This paper investigates the fine-grained complexity of acyclic join queries without self-joins under sorting by attribute-wise minimum or maximum values, focusing on direct access, ranked enumeration, counting, full enumeration, and predicate elimination. We establish the first complete complexity dichotomy for min/max-sorted join queries, achieving near-linear preprocessing time and optimal constant- or logarithmic-delay per output tuple. Our approach introduces *min-predicate elimination*—a novel equivalence-preserving query transformation—and unifies fine-grained complexity analysis, query rewriting, and database transformations to handle min/max constraints systematically. The dichotomy applies to all acyclic join queries without self-joins, yielding tight bounds across all considered tasks. Our results provide both theoretical completeness—resolving longstanding open questions on sorted joins—and practical efficiency, enabling scalable execution of sorting-sensitive join queries in modern analytical workloads.

We investigate the fine-grained complexity of direct access to Conjunctive Query (CQ) answers according to their position, ordered by the minimum (or maximum) value between attributes.
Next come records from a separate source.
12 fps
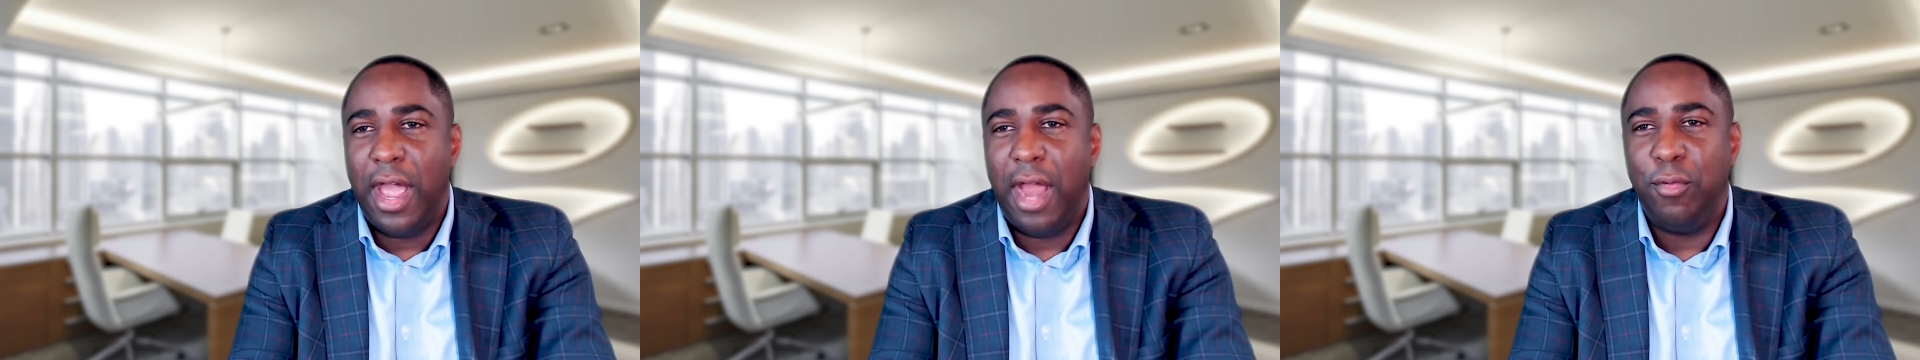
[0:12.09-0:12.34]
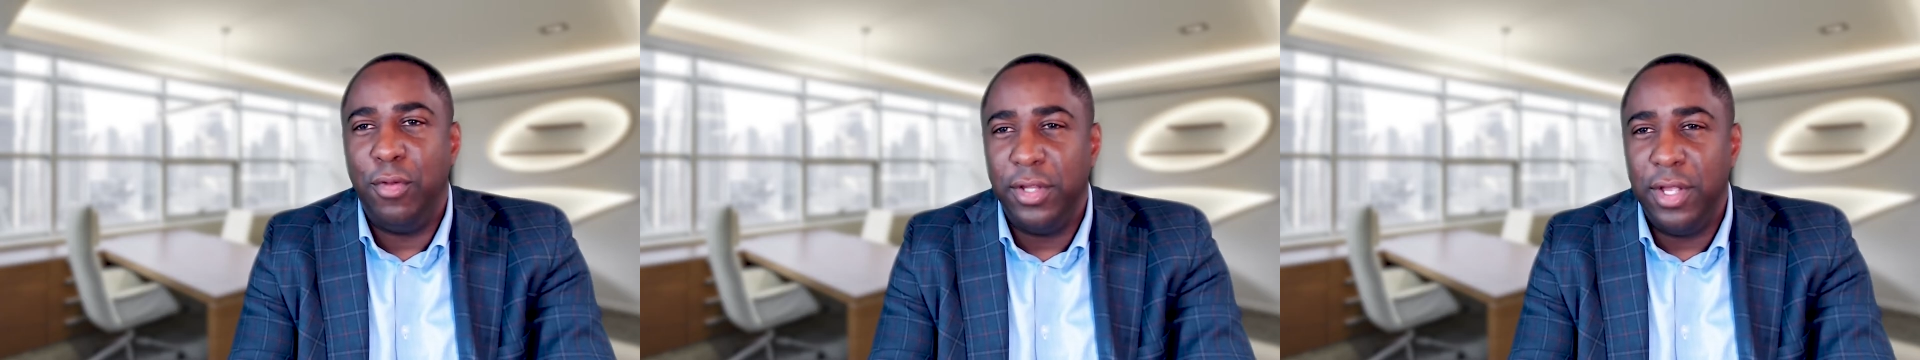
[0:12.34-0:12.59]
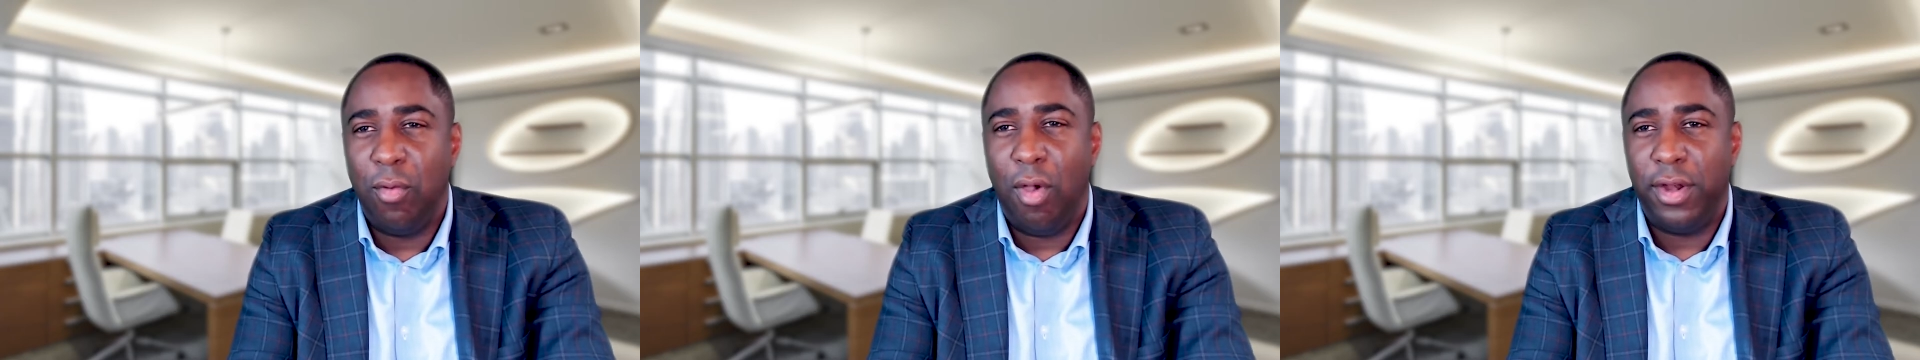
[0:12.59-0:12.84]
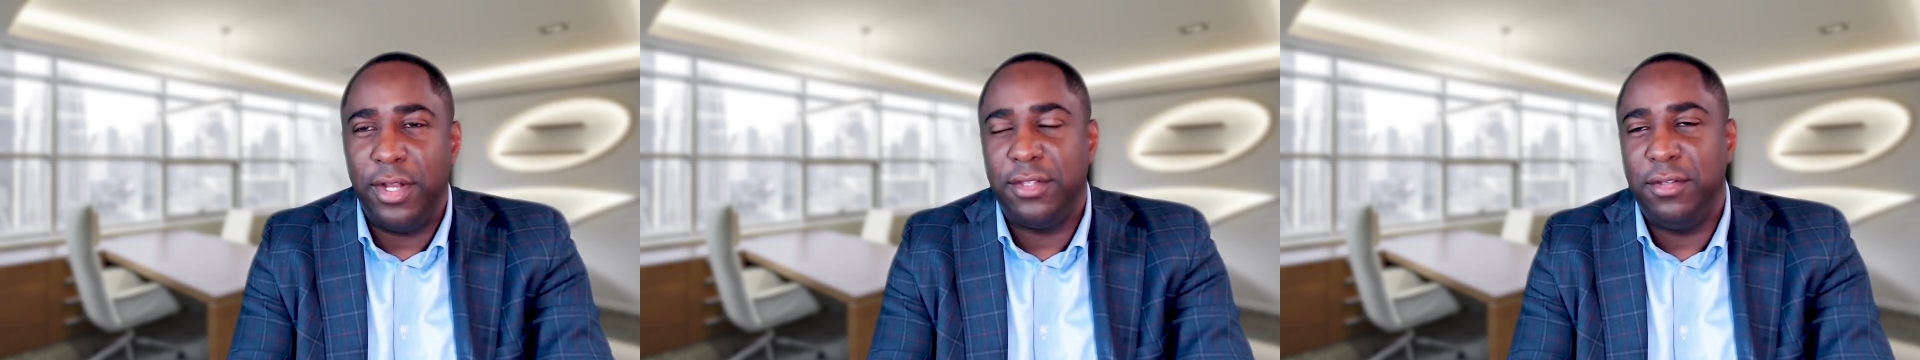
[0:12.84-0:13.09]
I really
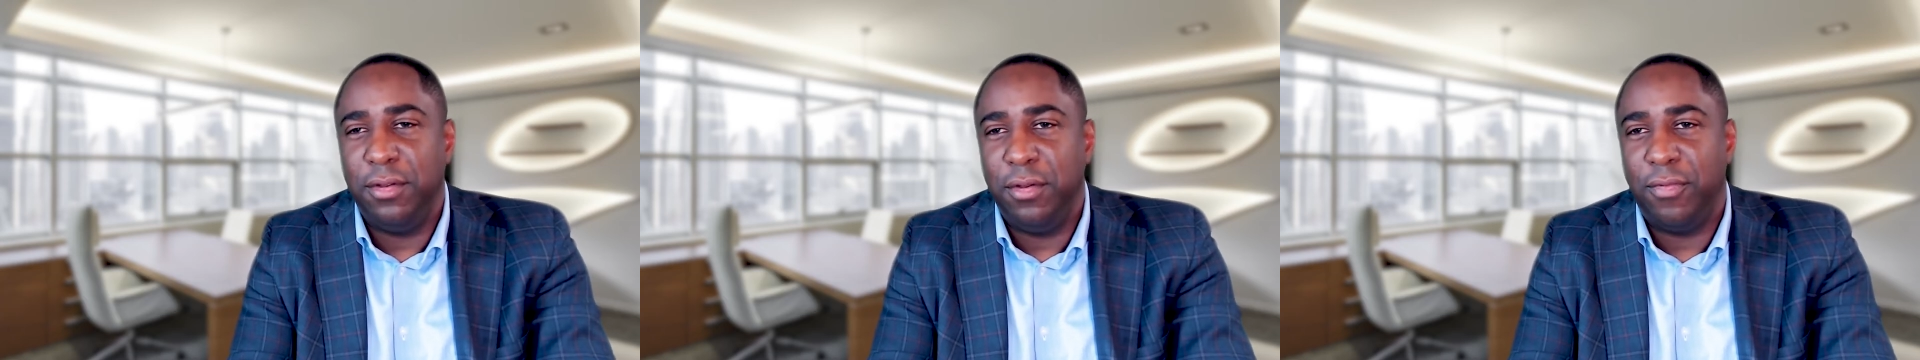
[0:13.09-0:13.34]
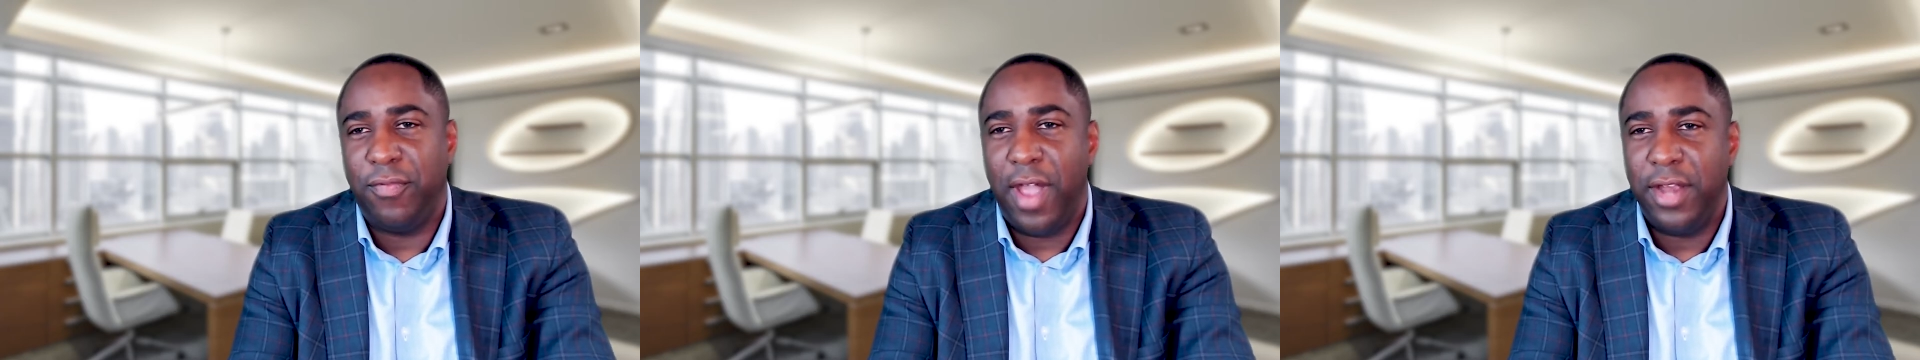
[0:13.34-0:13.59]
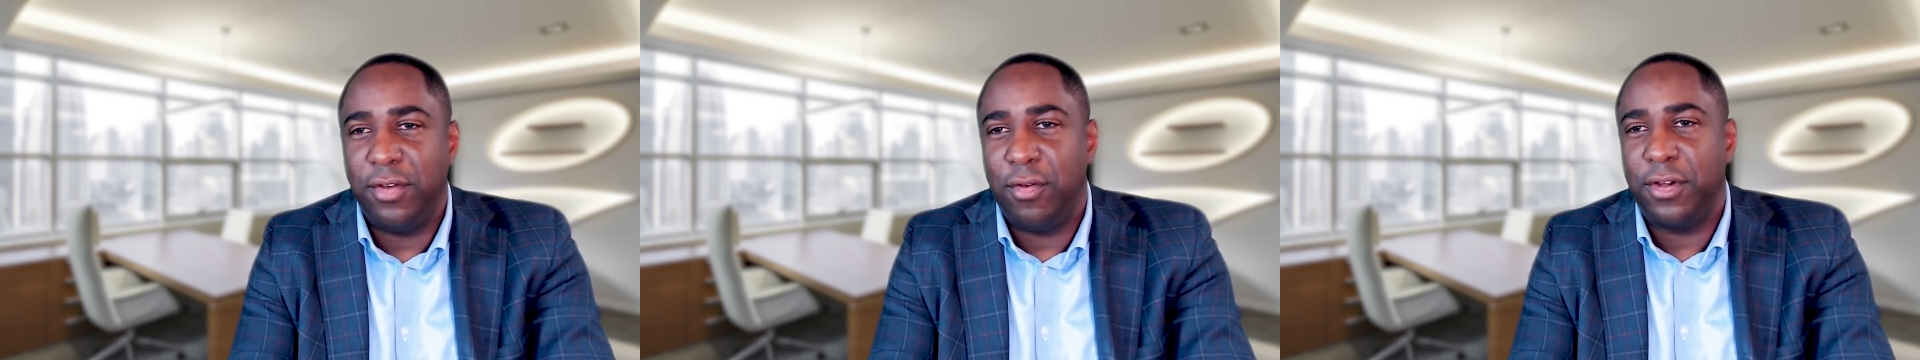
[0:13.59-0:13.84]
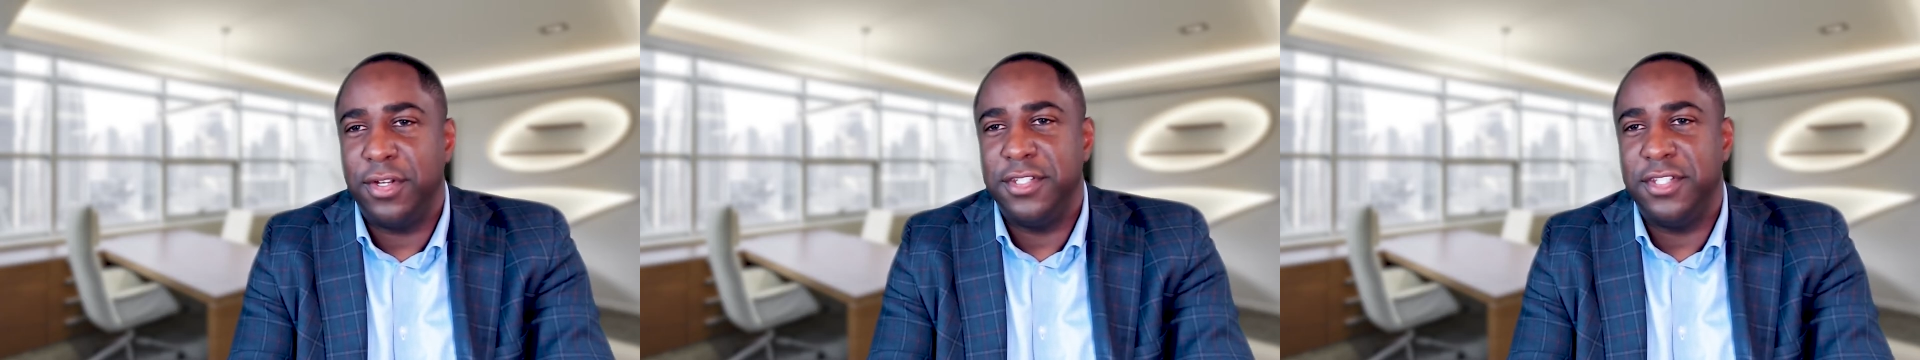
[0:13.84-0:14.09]
wanted to find an
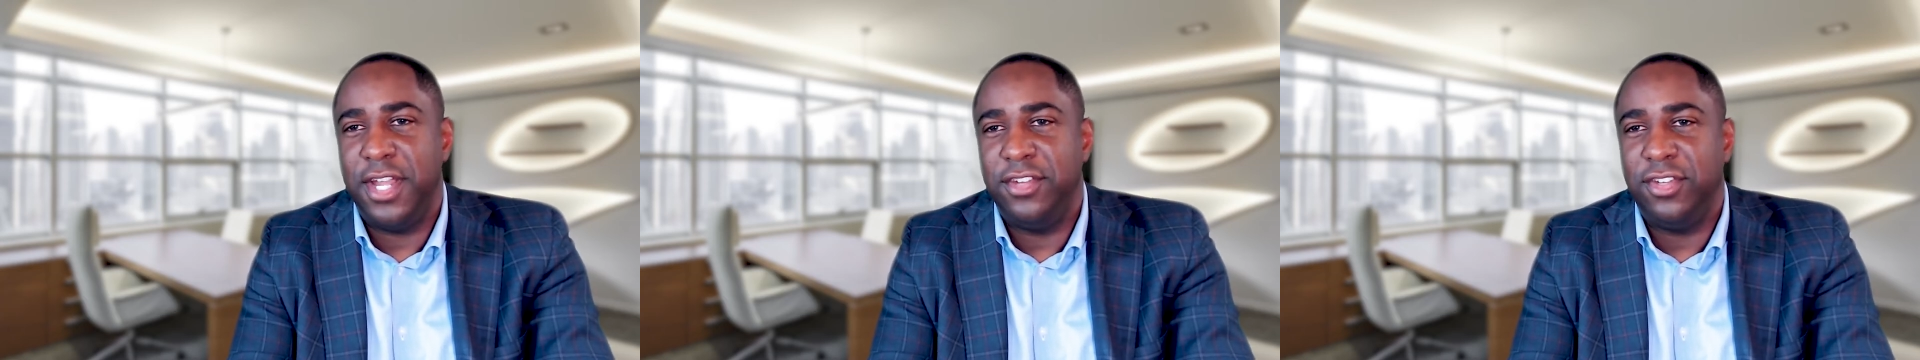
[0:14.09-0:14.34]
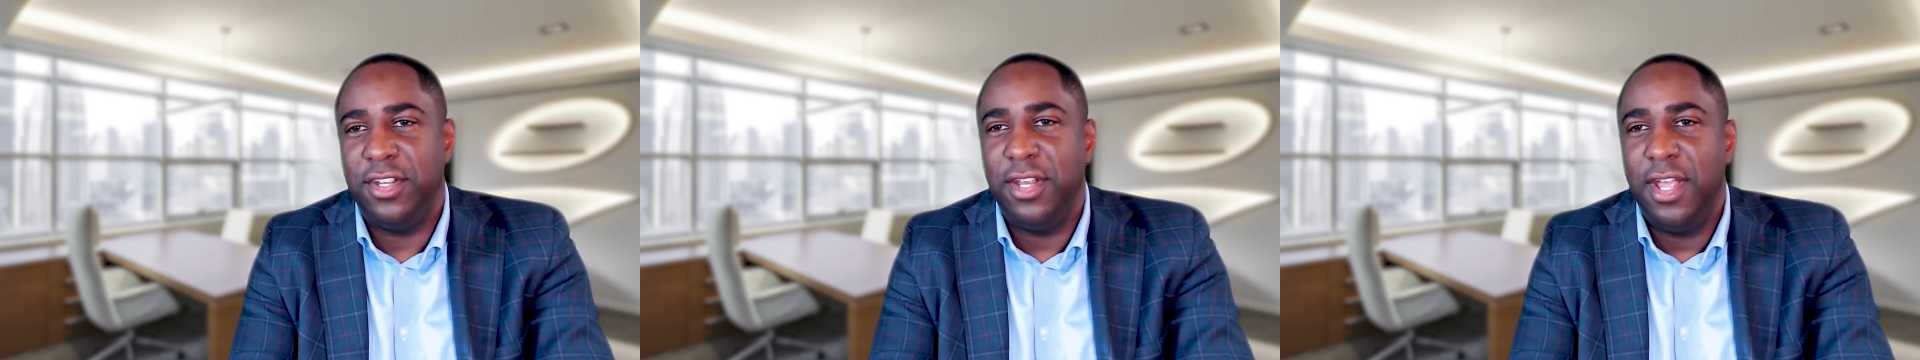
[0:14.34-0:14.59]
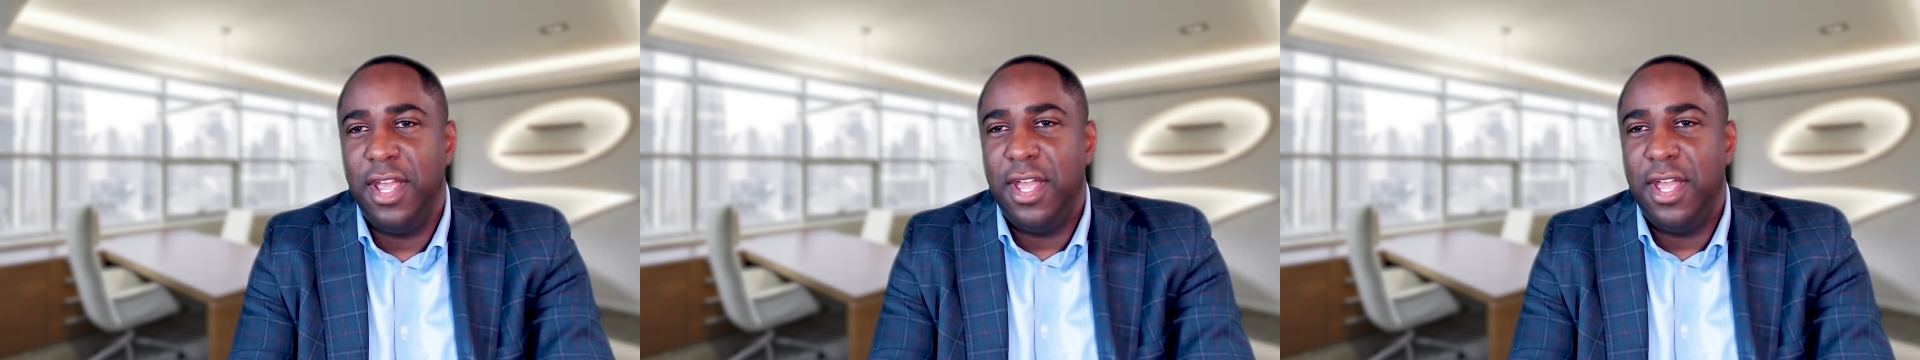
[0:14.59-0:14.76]
organization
We further use the tools we develop to explore a wealth of related tasks. We consider the task of ranked enumeration under min/max orders, as well as tasks concerning CQs with predicates of the form x <= min X , where X is a set of variables and x is a single variable: counting, enumeration, direct access, and predicate elimination (i.e., transforming the pair of query and database to an equivalent pair without min-predicates). For each task, we establish a complete dichotomy for self-join-free CQs, precisely identifying the cases that are solvable in near-ideal time, i.e., (quasi)linear preprocessing time followed by constant or logarithmic time per output.